Un ex empleado con acceso privilegiado

Peverett, quien había trabajado en el departamento de Grabados y Dibujos del museo desde los años setenta, continuó visitando el lugar con regularidad incluso después de dejar su puesto. Esta familiaridad le permitió moverse por las instalaciones sin levantar sospechas, según la reconstrucción de Phillips en su libro ‘The African Kingdom of Gold: Britain and the Asante Treasure’.

El modus operandi de Peverett era sencillo: accedía a las salas de consulta, donde investigadores y especialistas podían examinar obras originales bajo supervisión, y salía del museo con grabados antiguos, muchos de ellos del siglo XVIII. Para borrar cualquier rastro de su procedencia, raspaba los números de catálogo con cuchillas de afeitar o recortaba partes del papel.

Venta en el mercado negro

Posteriormente, vendía las piezas a intermediarios del mercado de antigüedades, algunos de los cuales operaban en el mercado de Portobello Road, en Londres. Un comerciante relató a ‘The Telegraph’ que Peverett aseguraba que los grabados provenían de una colección privada y los vendía por entre diez y treinta libras por unidad.

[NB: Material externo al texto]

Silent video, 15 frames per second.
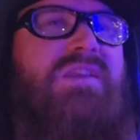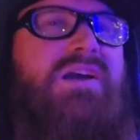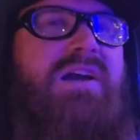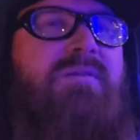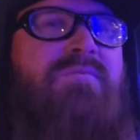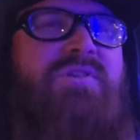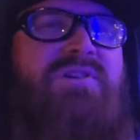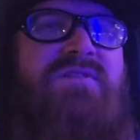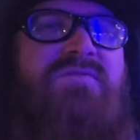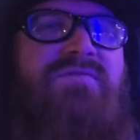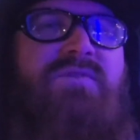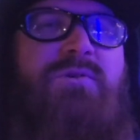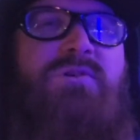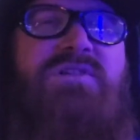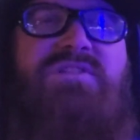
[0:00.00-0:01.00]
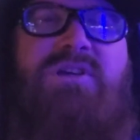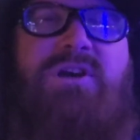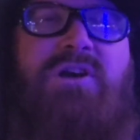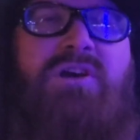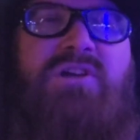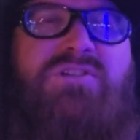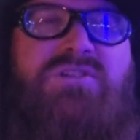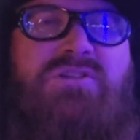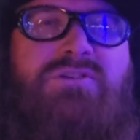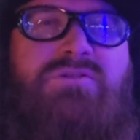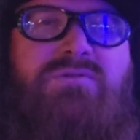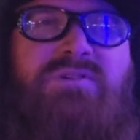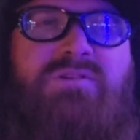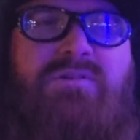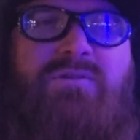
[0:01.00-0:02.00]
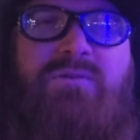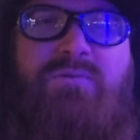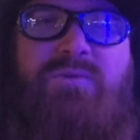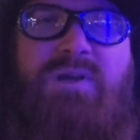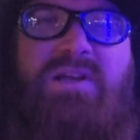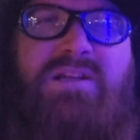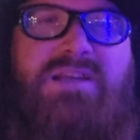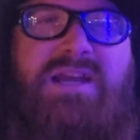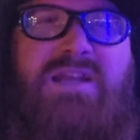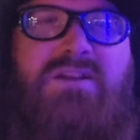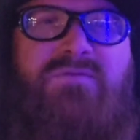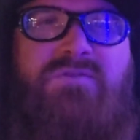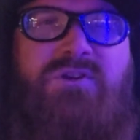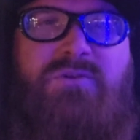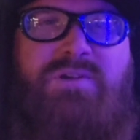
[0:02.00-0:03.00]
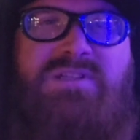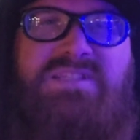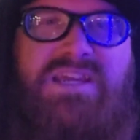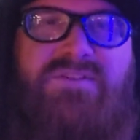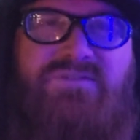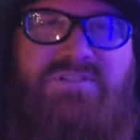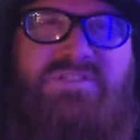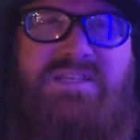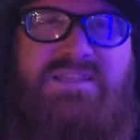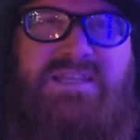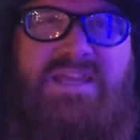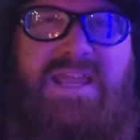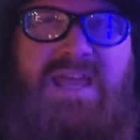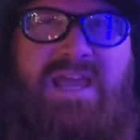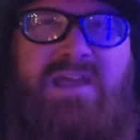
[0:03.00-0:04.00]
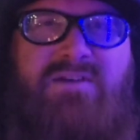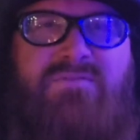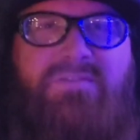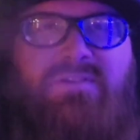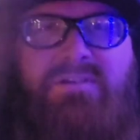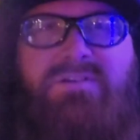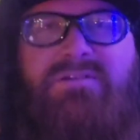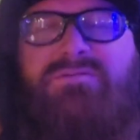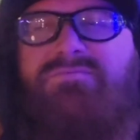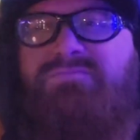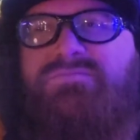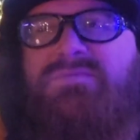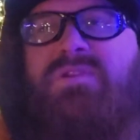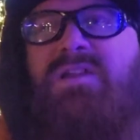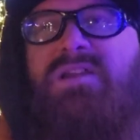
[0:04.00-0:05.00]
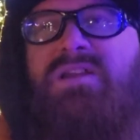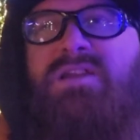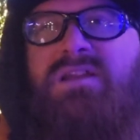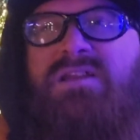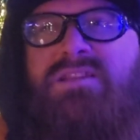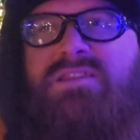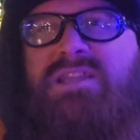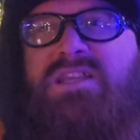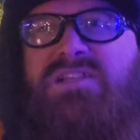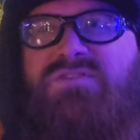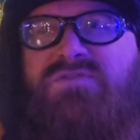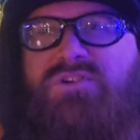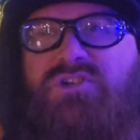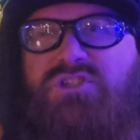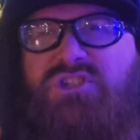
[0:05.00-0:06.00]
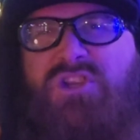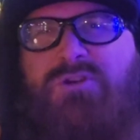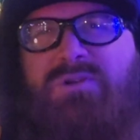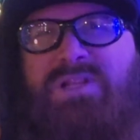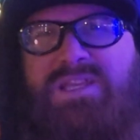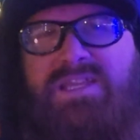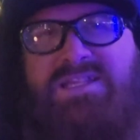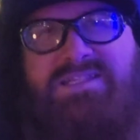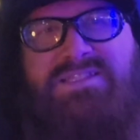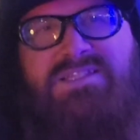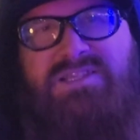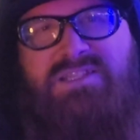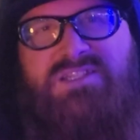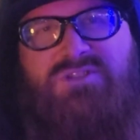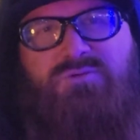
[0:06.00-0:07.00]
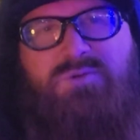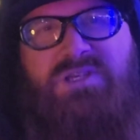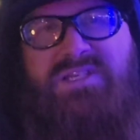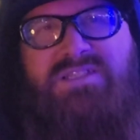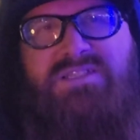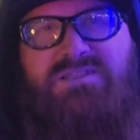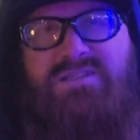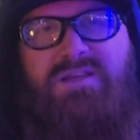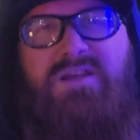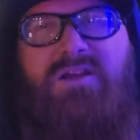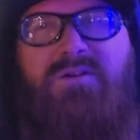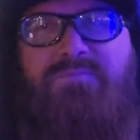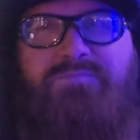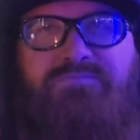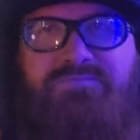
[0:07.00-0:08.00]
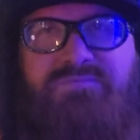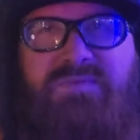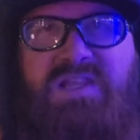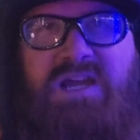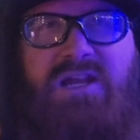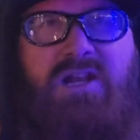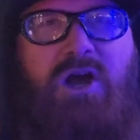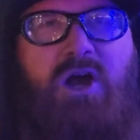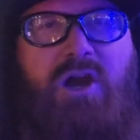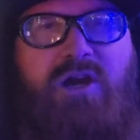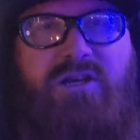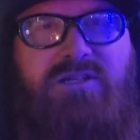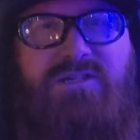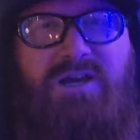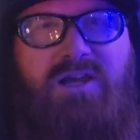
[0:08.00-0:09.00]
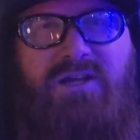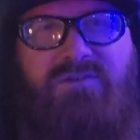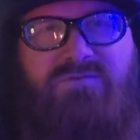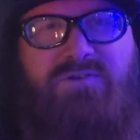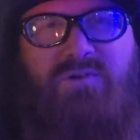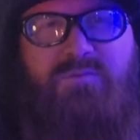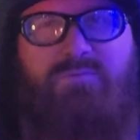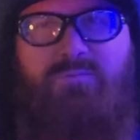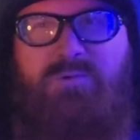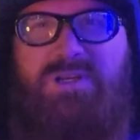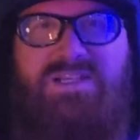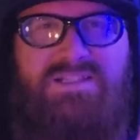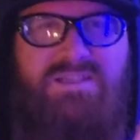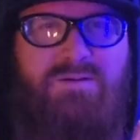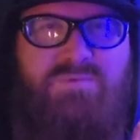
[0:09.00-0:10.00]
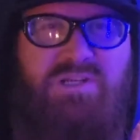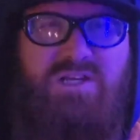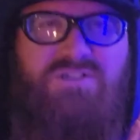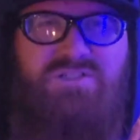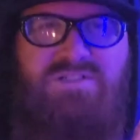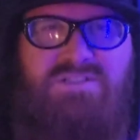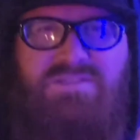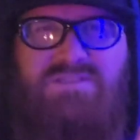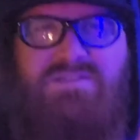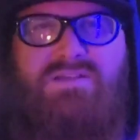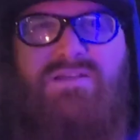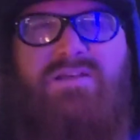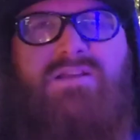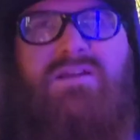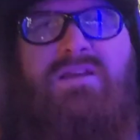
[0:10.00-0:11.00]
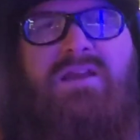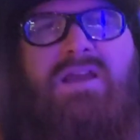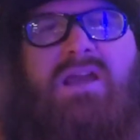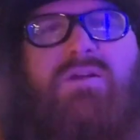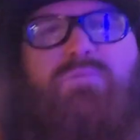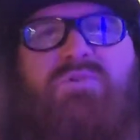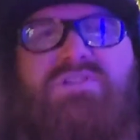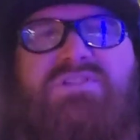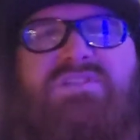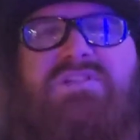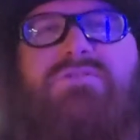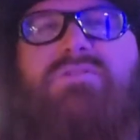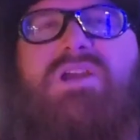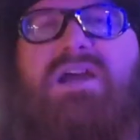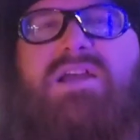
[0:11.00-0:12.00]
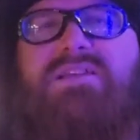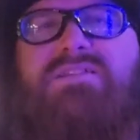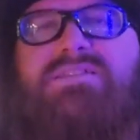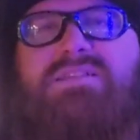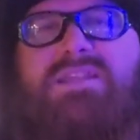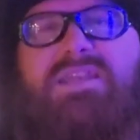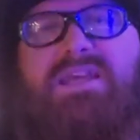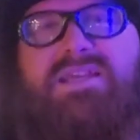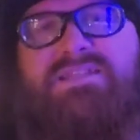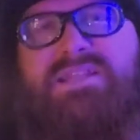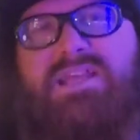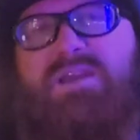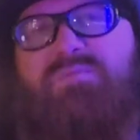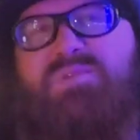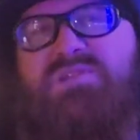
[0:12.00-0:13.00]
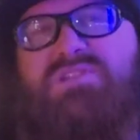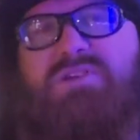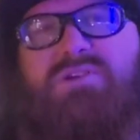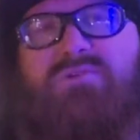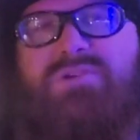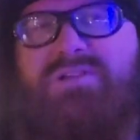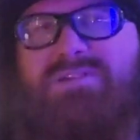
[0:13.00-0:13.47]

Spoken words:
I'm looking forward to Ark 2 and what kind of new endeavors that they have. Thanks for tuning in to this week's kind of Ark Talk from Weekly Abductions. And we'll see you guys in the next episode.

El mismo comerciante recordó que Peverett se jactaba de la facilidad con la que retiraba obras del museo, afirmando que podía «entrar con una bolsa y salir con cuatro», porque «el lugar era un desastre».

La detención y las consecuencias

En abril de 1992, la operación llegó a su fin cuando Peverett fue interceptado intentando salir del museo con treinta y cinco grabados, valorados en unas cinco mil libras.

La detención condujo a una investigación policial que reveló la magnitud de los robos. En su domicilio en Kent, los agentes encontraron 169 grabados adicionales, valorados en cerca de treinta mil libras. Durante el interrogatorio, Peverett admitió haber sustraído otras 150 piezas que ya había vendido.

Medidas de seguridad reforzadas

El descubrimiento de los robos generó gran preocupación en el museo, según las actas de una reunión de los patronos consultadas por Phillips. Se reconoció que los robos habían sido de gran escala y que habían tenido lugar durante un período considerable de tiempo.

Ante esta situación, el museo implementó nuevas medidas de seguridad, como la instalación de cámaras de circuito cerrado y la implantación de controles obligatorios para quienes entraban o salían del edificio.

El destino de Peverett

Peverett fue procesado y condenado a una pena suspendida. Posteriormente, sufrió una crisis nerviosa, intentó suicidarse y permaneció seis semanas ingresado en un hospital psiquiátrico. Falleció en 2023. Sus familiares lo describieron como una persona apasionada por el arte y la música clásica, pero incapaz de gestionar sus finanzas personales.

Un portavoz del museo señaló que «los robos serán siempre, lamentablemente, un riesgo para cualquier museo y por eso tomamos muy en serio la protección de la colección».